Il n’y a, pour s’en convaincre, qu’à lire l’intitulé du secrétariat d’Etat confié à M. BEDIER : « programmes immobiliers de la justice », autrement dit Monsieur « prisons ».

Et qui dit augmentation de places en prison, dit augmentation du nombre de détenus rendue possible par une aggravation de la politique pénale que le gouvernement est précisément en train de mettre en place.
Le contexte politique - propice hier à une réforme pénitentiaire - a profondément changé.

En effet, depuis notamment les événements du 11 septembre 2001 nous assistons à une inquiétante évolution sécuritaire tant au plan européen et international avec une nette restriction des libertés individuelles, dénoncée par les associations défendant les droits de l’homme, qu’au niveau national avec les dispositions contenues dans la loi « sécurité quotidienne », destinées soi-disant à lutter contre le terrorisme.
Quant aux dernières élections présidentielles et législatives, elles ont été largement dominées par le thème de l’insécurité et resteront marquées par la présence, inédite au second tour d’une élection présidentielle, d’un candidat FN.

Aujourd’hui, le gouvernement de droite « surfe » sur la vague du « 21 avril » dernier.
J’en veux pour preuve les projets de loi gouvernementaux relatifs à la sécurité d’une part et à la justice de l’autre qui ont été examinés en toute hâte cet été.
Non seulement cette politique ne rompt pas avec celles menées en la matière depuis 20 ans en France et qui ont échoué, mais elle va encore plus loin dans l’escalade répressive.

Ces deux projets de loi se complètent hélas à la perfection : durcissement du droit pénal en stigmatisant notamment les populations les plus fragilisées : jeunes, SDF, étrangers, prostituées ; renforcement de la répression des mineurs ; relance de la construction de prisons nouvelles ; retour en arrière en ce qui concerne les mesures emblématiques de loi sur la présomption d’innocence ; regroupement des condamnés en fonction de leur dangerosité etc.
C’est un bien triste projet de société que nous dessine le gouvernement pour l’avenir.

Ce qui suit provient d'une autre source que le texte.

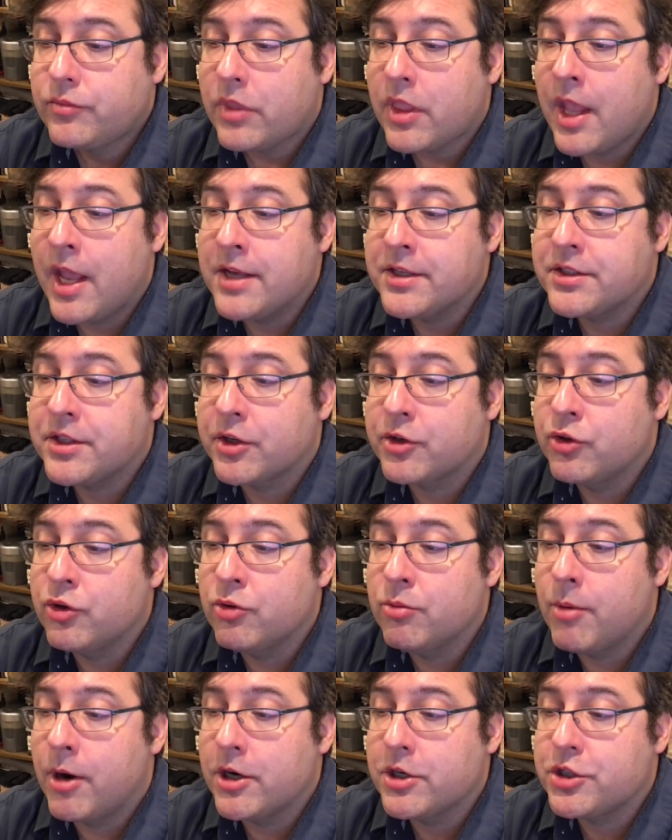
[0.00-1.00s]
As the crew
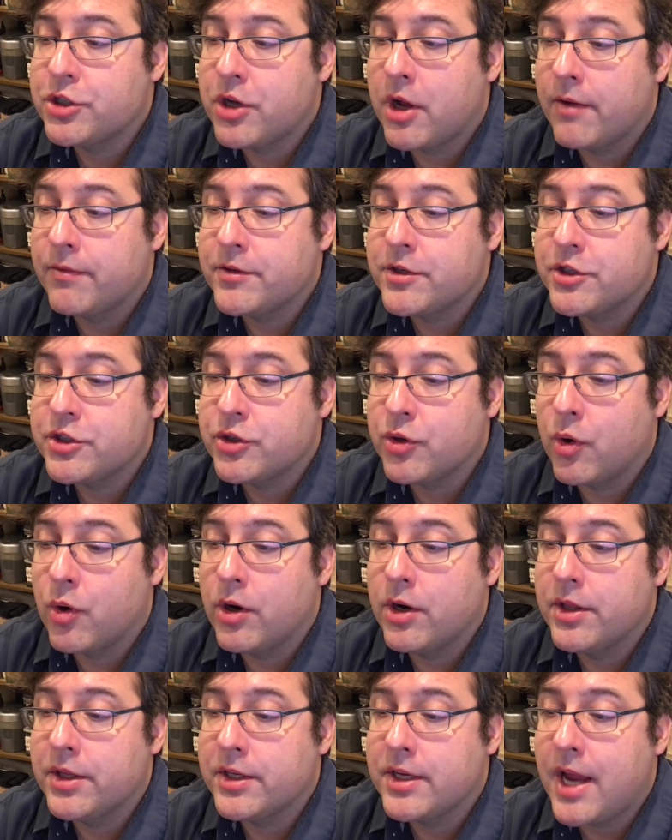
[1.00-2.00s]
marched off to shore
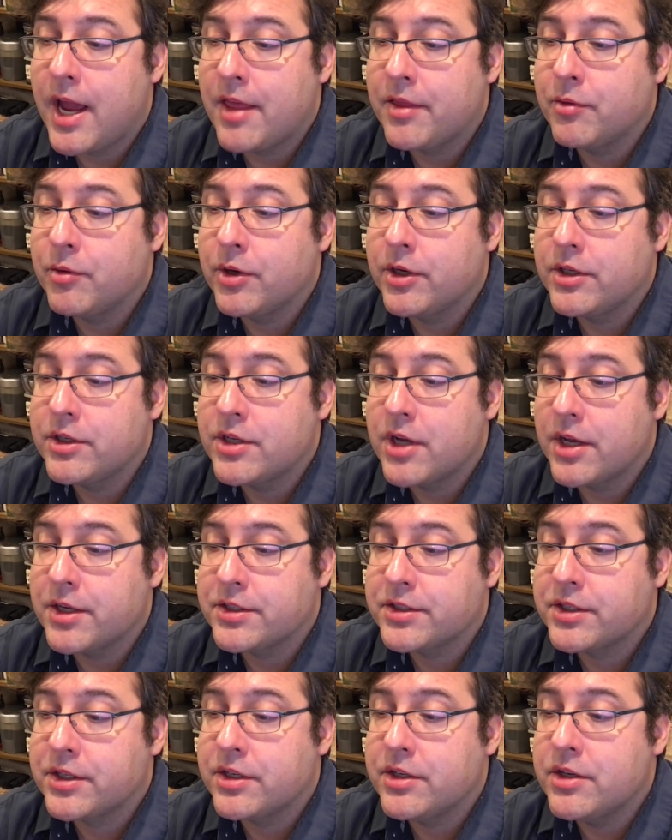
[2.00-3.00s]
in the gathering
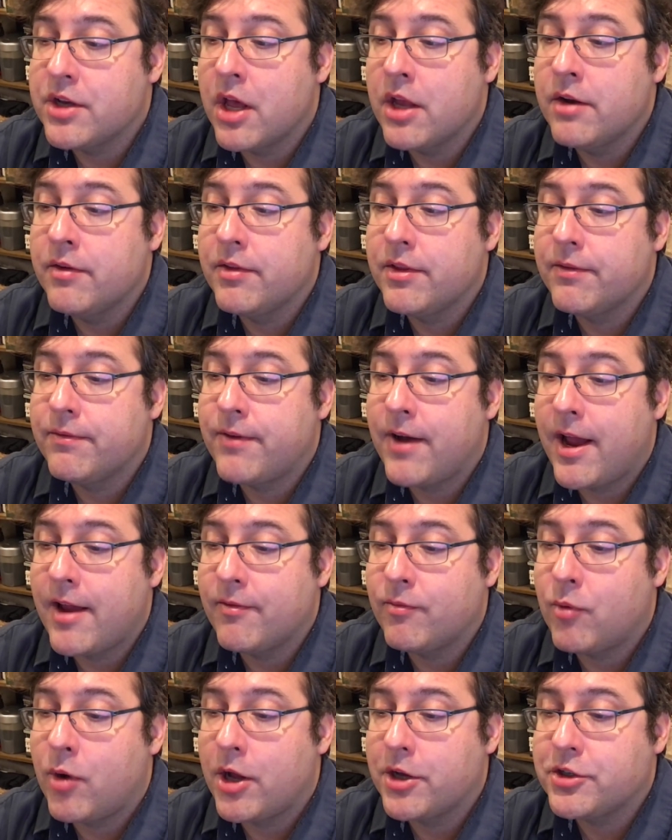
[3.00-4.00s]
dusk, none of the
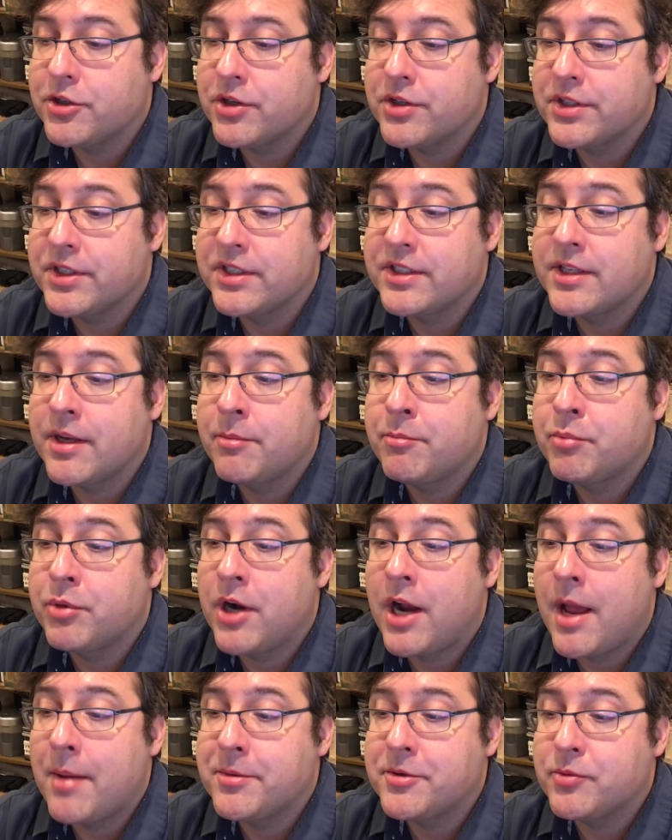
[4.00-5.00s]
5 watchers, except
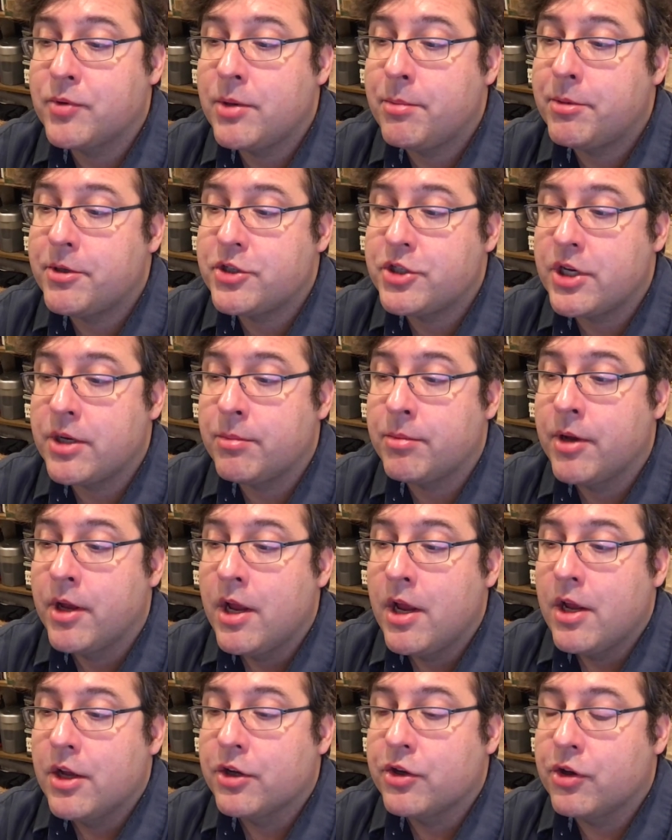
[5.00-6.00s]
perhaps Reepicheep,
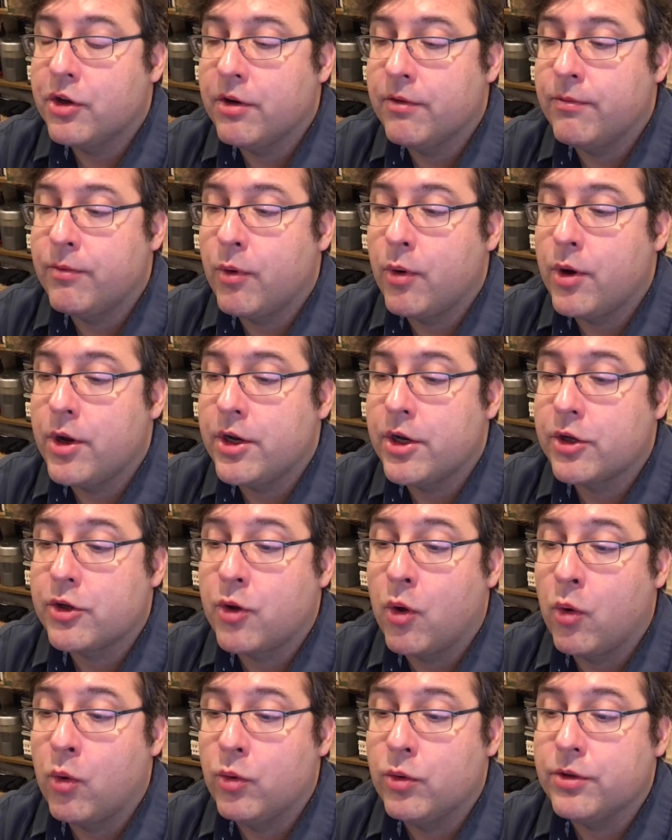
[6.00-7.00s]
could avoid a
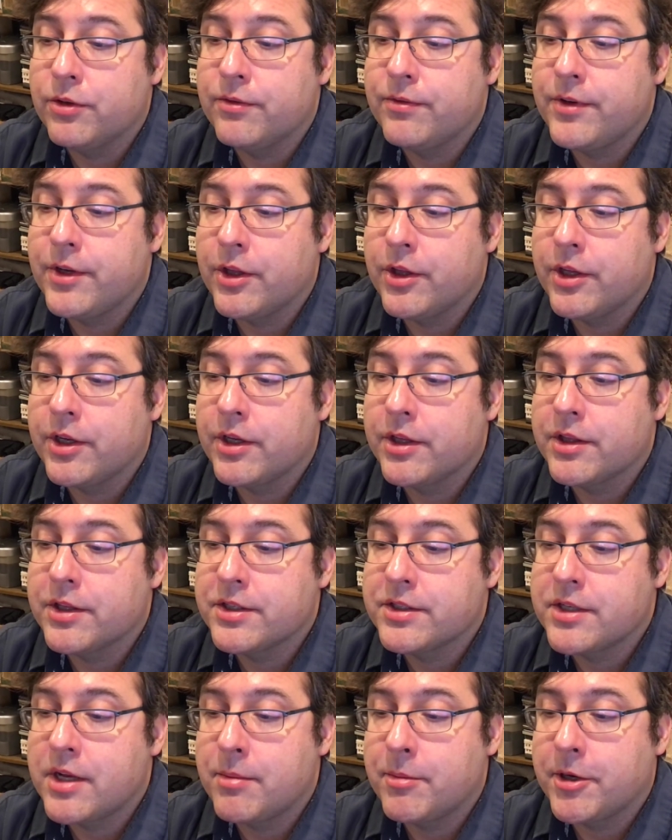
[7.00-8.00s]
cold feeling in the
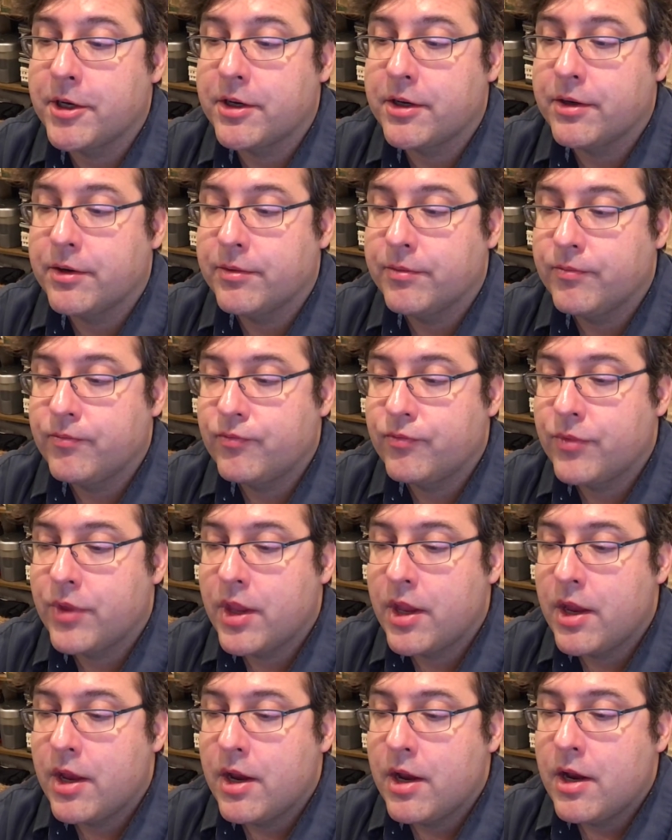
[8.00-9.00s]
stomach.
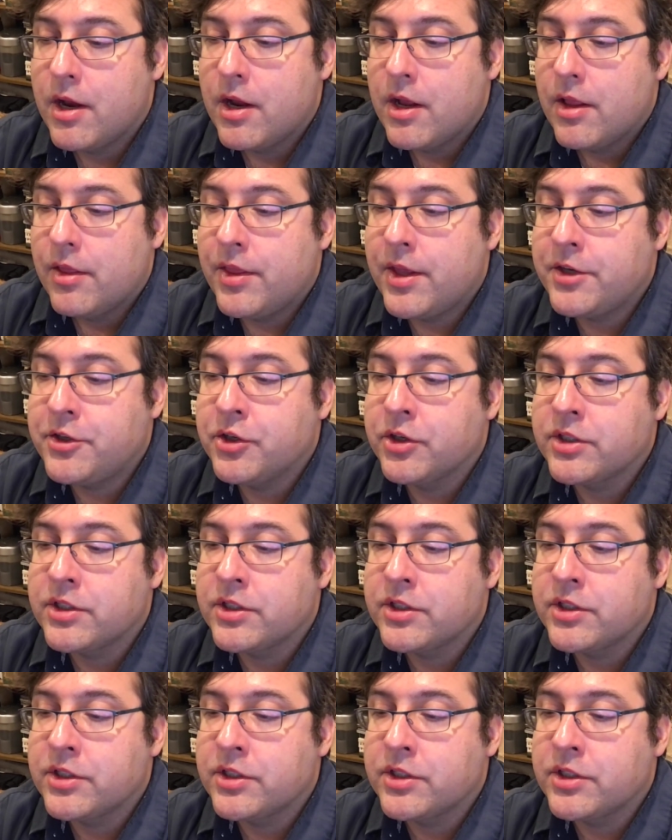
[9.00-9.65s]
They took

Il s’agit, en effet, d’une véritable politique de répression, d’enfermement et d’exclusion qui se profile sans aucun traitement social de fond de la délinquance alors que l’on sait que la délinquance prend racine dans l’aggravation des inégalités sociales : avec d’un côté la marginalisation, la précarisation, la dégradation de l’habitat, l’échec scolaire, la mal-vie, et de l’autre l’accumulation des richesses.
L’insécurité a- t-elle pris une dimension aussi considérable pour arriver à prendre des mesures aussi sécuritaires ? Je ne le pense pas.

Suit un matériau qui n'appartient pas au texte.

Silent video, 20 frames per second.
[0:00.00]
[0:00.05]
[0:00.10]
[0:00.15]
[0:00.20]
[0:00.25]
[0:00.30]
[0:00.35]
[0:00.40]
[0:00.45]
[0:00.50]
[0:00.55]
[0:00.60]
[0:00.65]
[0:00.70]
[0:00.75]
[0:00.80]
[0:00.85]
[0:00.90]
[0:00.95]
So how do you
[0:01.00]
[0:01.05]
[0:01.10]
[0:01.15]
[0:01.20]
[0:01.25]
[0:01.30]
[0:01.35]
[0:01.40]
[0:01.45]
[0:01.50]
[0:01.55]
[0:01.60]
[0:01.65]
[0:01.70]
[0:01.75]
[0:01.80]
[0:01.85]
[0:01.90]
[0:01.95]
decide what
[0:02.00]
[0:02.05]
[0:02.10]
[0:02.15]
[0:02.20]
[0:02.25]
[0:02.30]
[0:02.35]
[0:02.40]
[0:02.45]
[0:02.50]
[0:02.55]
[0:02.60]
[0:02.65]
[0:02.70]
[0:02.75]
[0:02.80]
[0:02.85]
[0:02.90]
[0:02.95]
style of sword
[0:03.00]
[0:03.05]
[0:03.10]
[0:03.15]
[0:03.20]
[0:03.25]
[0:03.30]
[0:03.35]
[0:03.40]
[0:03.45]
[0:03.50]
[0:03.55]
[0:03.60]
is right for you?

Je pense au contraire qu’il convient de replacer les questions sécuritaires à leur juste place dans l’échelle des problèmes de notre société, à savoir notamment derrière le chômage et les inégalités sociales.
C’est peu de dire que la loi Sarkozy sur la sécurité nie en bloc le travail sérieux effectué respectivement par les députés et sénateurs - toutes tendances confondues - sur les prisons et qui arrivait à la conclusion, aujourd’hui vite oubliée, qu’il fallait « incarcérer moins pour incarcérer mieux ».

De même que la loi Perben sur la justice contredit les conclusions équilibrées auxquelles est parvenue la commission d’enquête sénatoriale sur la délinquance des mineurs.
Le gouvernement continue dans le tout sécuritaire, le tout carcéral, alors que ça n’a jamais donné de bons résultats en matière de lutte contre l’insécurité et de prévention de la délinquance et de la récidive. Sinon, on le saurait. Il n’y qu’à regarder du côté des USA pour s’en convaincre.
Quand l’actuel gouvernement évoque les prisons c’est uniquement sous l’angle sécuritaire : brouillage des téléphones portables, la lutte contre les évasions, empreinte biométrique etc.

Ces problèmes, certes réels, ne font en réalité qu’occulter les autres questions tout aussi réelles qui restent en suspens concernant les conditions déplorables de la vie carcérale ainsi que celles des surveillants.
C’est dire si le chemin qui reste à parcourir pour améliorer l’univers carcéral est encore long.
Je vous remercie de votre attention et reste à votre disposition pour répondre aux questions que vous vous posez.